TASK BRIEF
Give back every record verbatim, but not the pictures.

RECORD SET

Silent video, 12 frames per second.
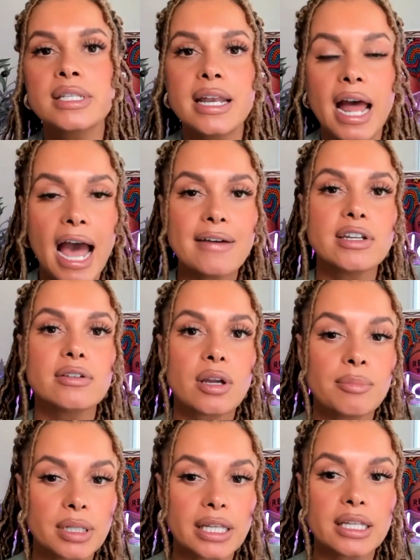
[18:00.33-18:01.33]
that haven't
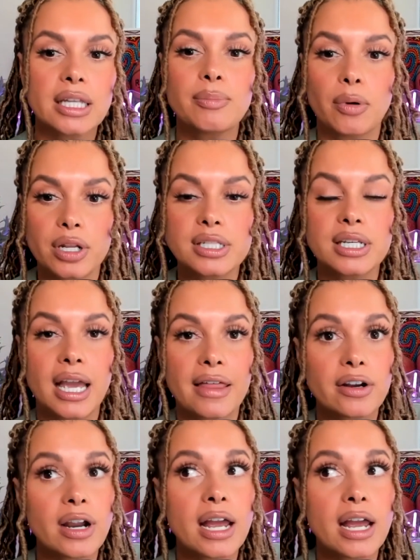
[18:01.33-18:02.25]
completely put it together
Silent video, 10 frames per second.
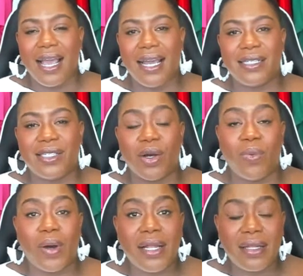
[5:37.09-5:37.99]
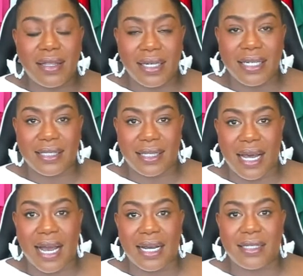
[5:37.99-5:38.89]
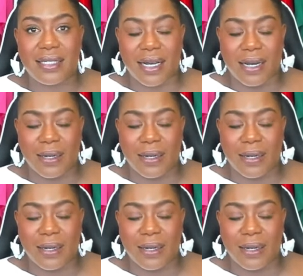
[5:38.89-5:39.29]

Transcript: And so one of the things that,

EXPECTED OUTPUT
Silent video, 12 frames per second.
[18:00.33-18:01.33]
that haven't
[18:01.33-18:02.25]
completely put it together
Silent video, 10 frames per second.
[5:37.09-5:37.99]
[5:37.99-5:38.89]
[5:38.89-5:39.29]

Transcript: And so one of the things that,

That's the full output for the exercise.